Appendix 2: The well-posedness formula
For each question and interview transcript pair, the grader runs $r$ times and produces a binary judgment on each run: answerable or not. Let $p_b$ be the fraction of runs that called the question answerable for the transcript of participant $b$. The within-participant variance for that question-participant pair is $p_b(1 - p_b)$, which equals zero when the grader is fully consistent and reaches its maximum of 0.25 when the grader is evenly split.

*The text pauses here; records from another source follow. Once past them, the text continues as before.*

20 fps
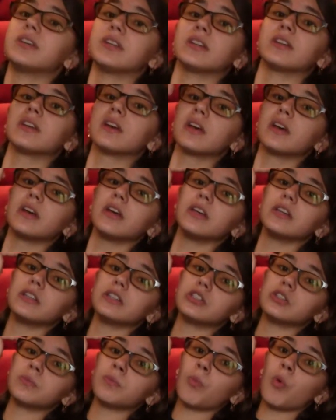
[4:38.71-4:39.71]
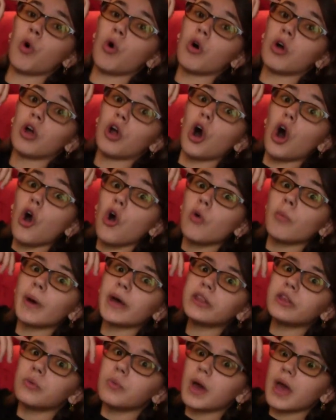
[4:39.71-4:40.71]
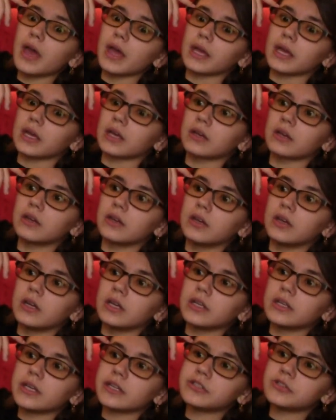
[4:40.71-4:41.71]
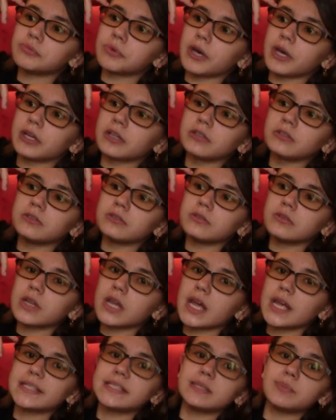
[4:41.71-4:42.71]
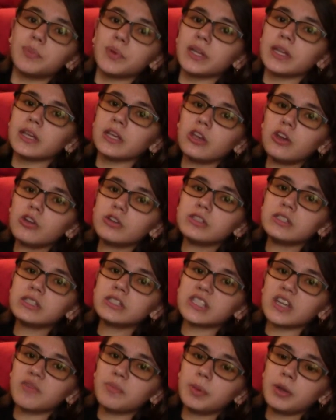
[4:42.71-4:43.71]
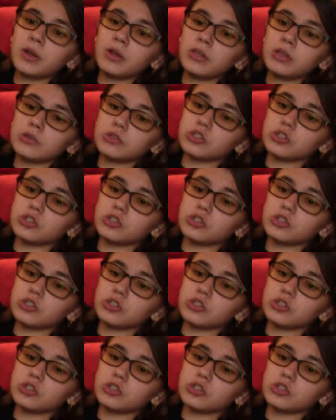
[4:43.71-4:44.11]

we can get to more. Oh, by the way, guess what? It's been a year since I've been on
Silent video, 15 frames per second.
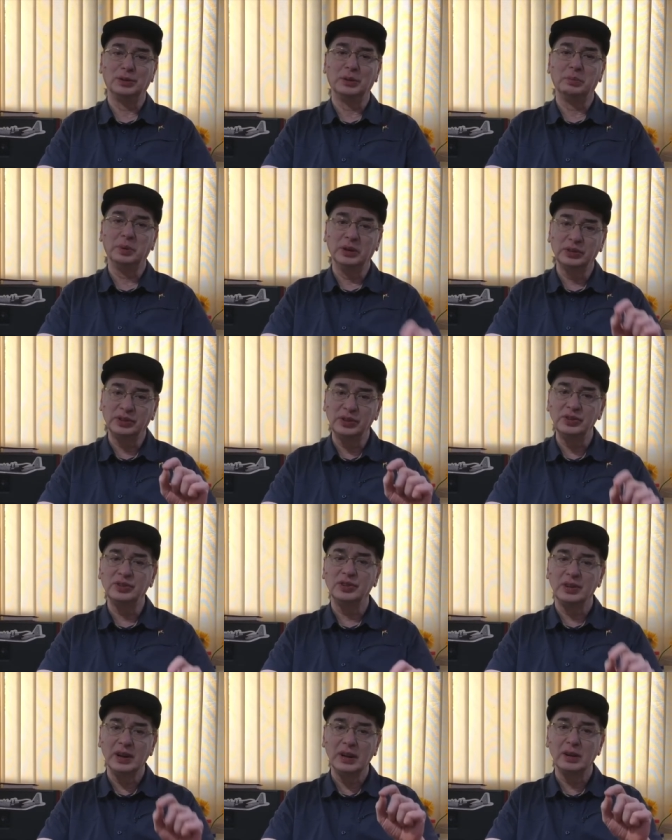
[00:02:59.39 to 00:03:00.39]
the person
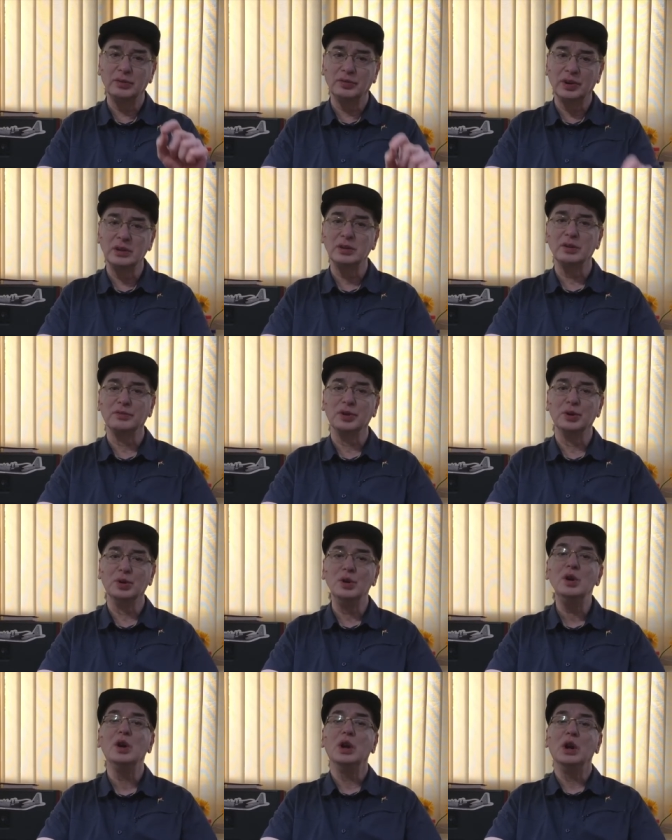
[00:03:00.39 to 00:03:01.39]
sitting in front of you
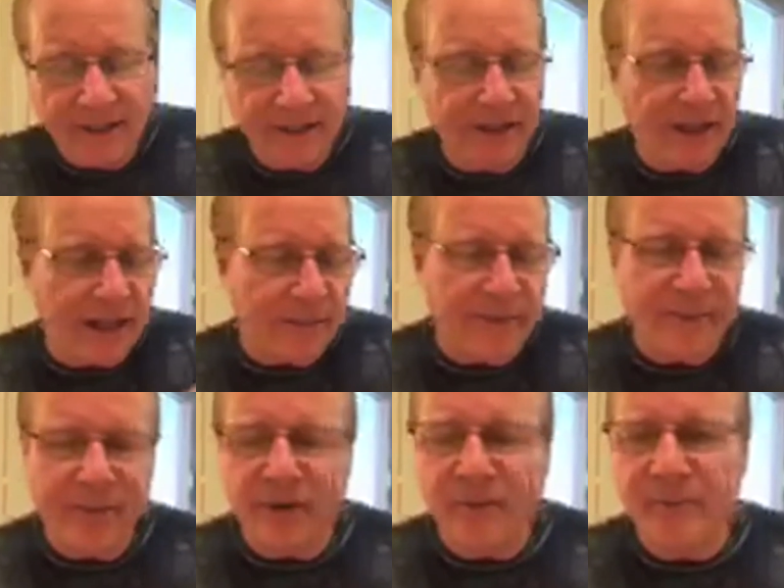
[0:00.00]
And a lot of
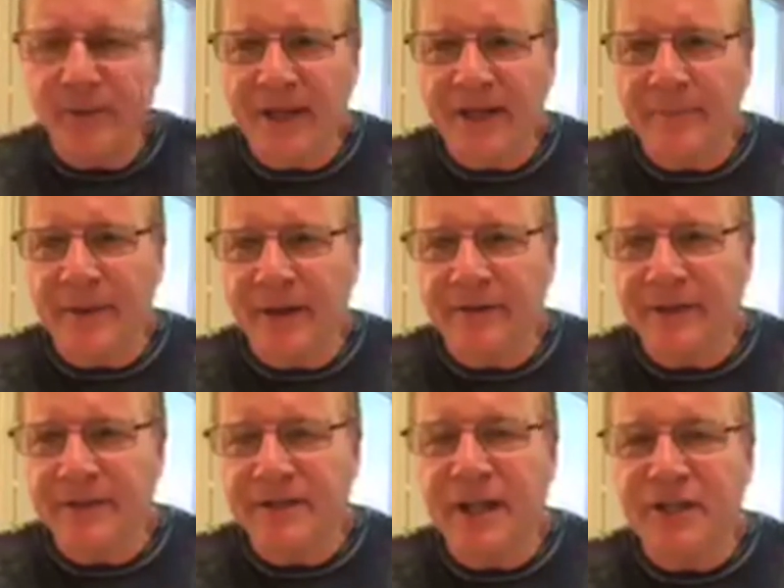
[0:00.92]
people complain about
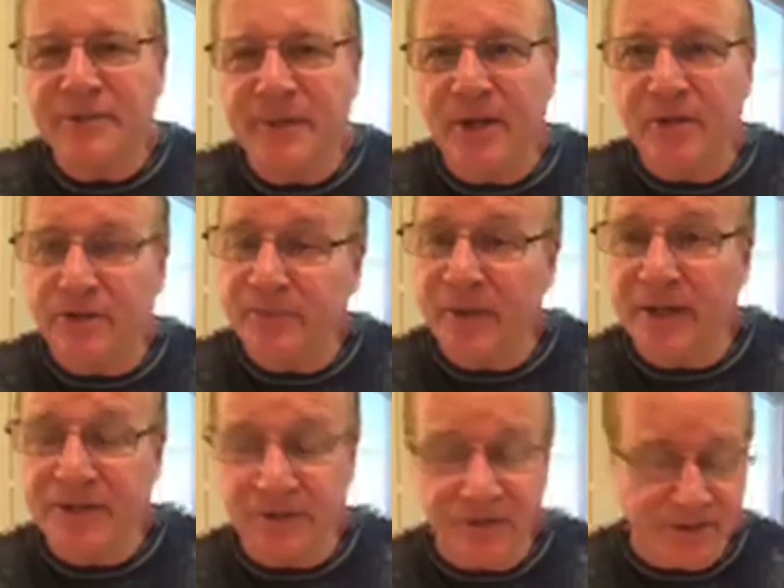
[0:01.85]
these HBO
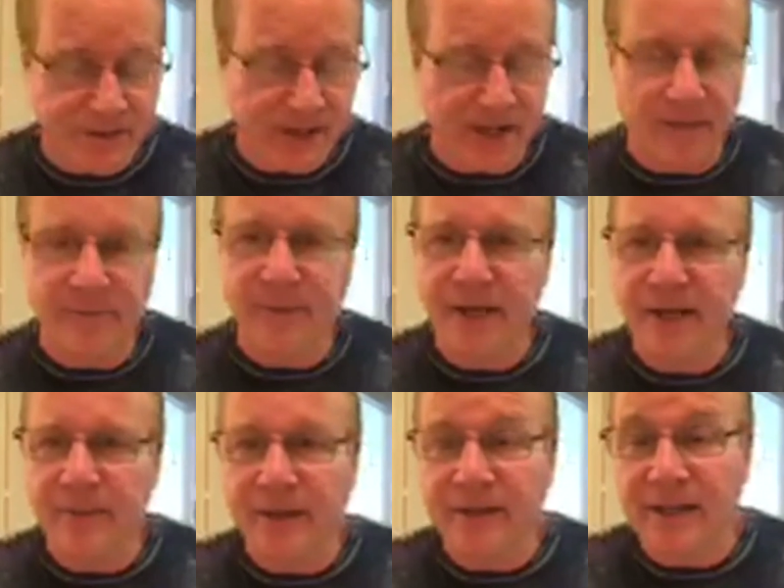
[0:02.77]
specials, and they
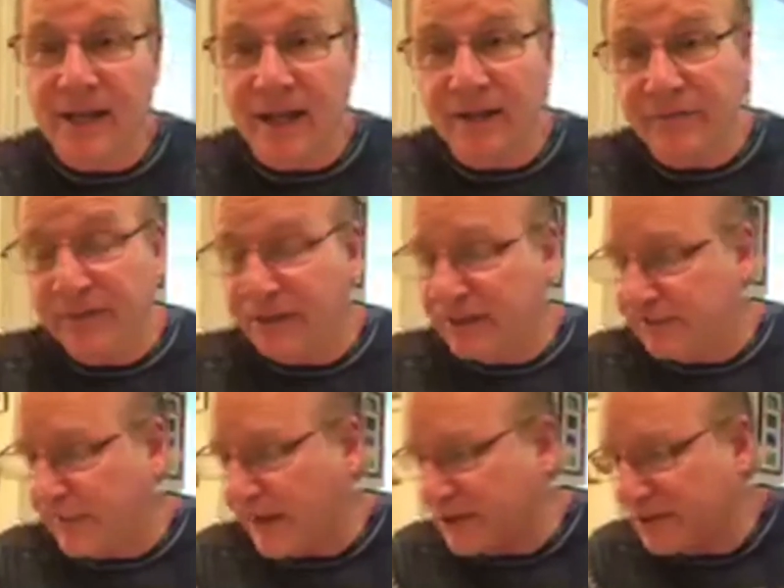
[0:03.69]
complain about the Netflix
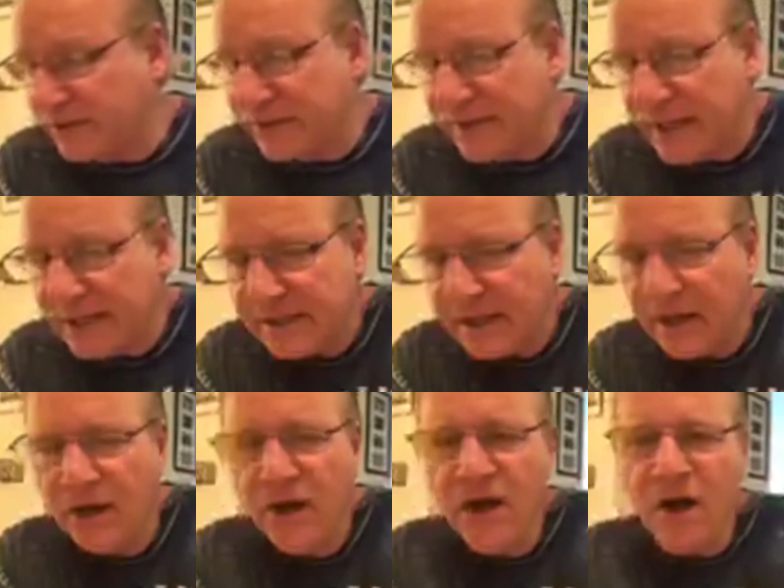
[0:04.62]
specials, and they
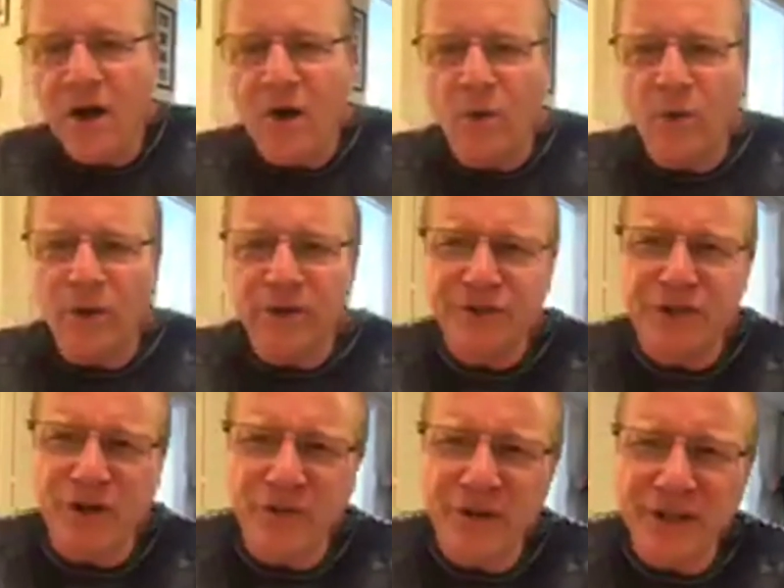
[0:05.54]
say, oh, well, the
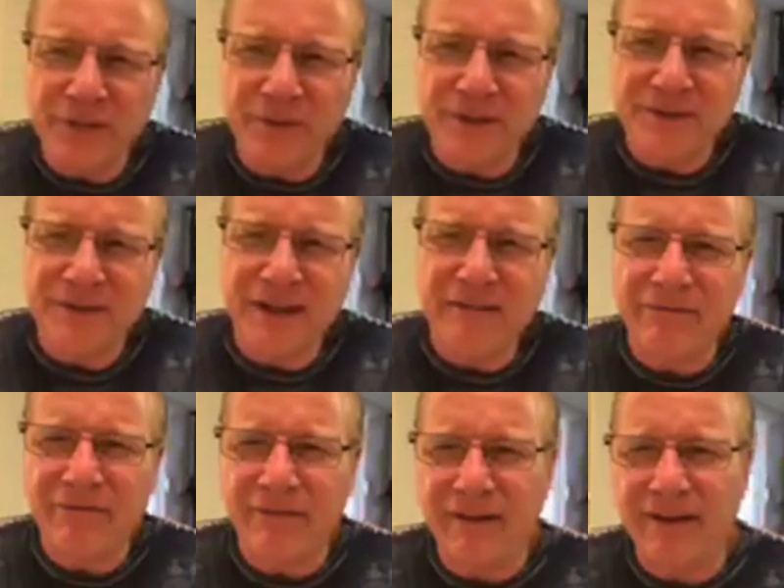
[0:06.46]
show really wasn't that
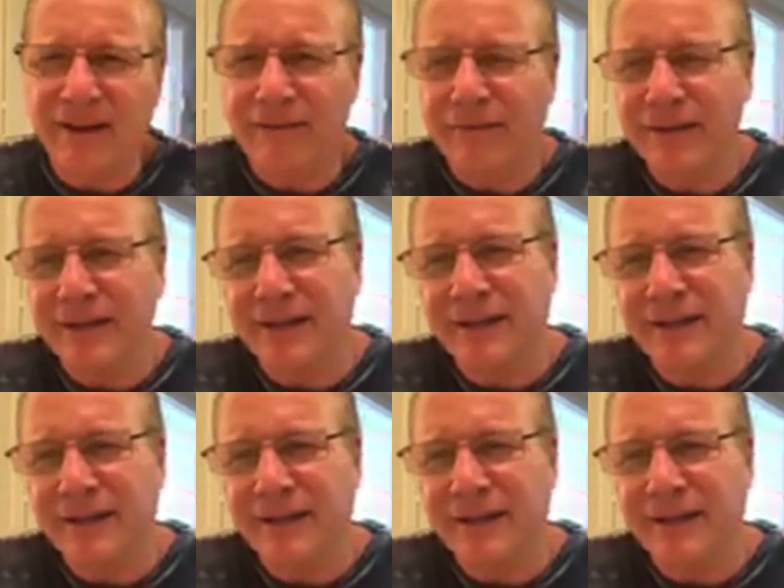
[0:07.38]
funny. I really didn't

Well-posedness is defined as:
\[\text{well-posedness} = 1 - \frac{1}{0.25} \cdot \frac{1}{N} \sum_{b=1}^{N} p_b(1 - p_b)\]Here, $N = 50$ participants and $r = 9$ times. The denominator 0.25 is the theoretical maximum of a Bernoulli variance (achieved when $p = 0.5$), making the score interpretable as a fraction: 1.0 means the grader was never uncertain about answerability for any participant; 0 means it was at 50/50 for every participant on every run.
Three caveats
This is within-participant variance, not total variance. The formula averages $p_b(1-p_b)$ across participants (the grader’s uncertainty for a given participant’s transcript). It does not use the variance of the mean $p$ across participants, which would mix in between-participant heterogeneity: some participants’ transcripts address a topic, others’ don’t. That between-participant spread reflects base rate, not fuzziness. Q13 (privacy concerns) and Q16 (role shift to oversight) have near-zero well-posedness variance but low base rates, as the grader is perfectly consistent that most transcripts don’t address these topics.
The raw (uncorrected) variance is used for normalization. An unbiased variance estimator would multiply by $\frac{r}{r-1}$, but individual values can then exceed 0.25, breaking the $[0, 1]$ bound. Since the formula is used for interpretation rather than variance estimation, the raw mean is the right choice. The two versions differ by less than 12% in practice and do not change the ranking.
Use Figure 1 for direction, not precision. Each dot represents a question’s mean well-posedness score, and hovering reveals a 90% confidence interval derived from a bootstrap over the 50 interview transcripts. For many questions in the middle of the range, those intervals overlap. Q01 sits clearly at the left (0.64) and a handful of questions sit clearly at the right (1.0), but the questions in between are harder to rank with confidence. Narrowing the confidence intervals would require a larger sample, which is beyond the scope of this post. The figure is a guide to broad groupings, not a precise scorecard.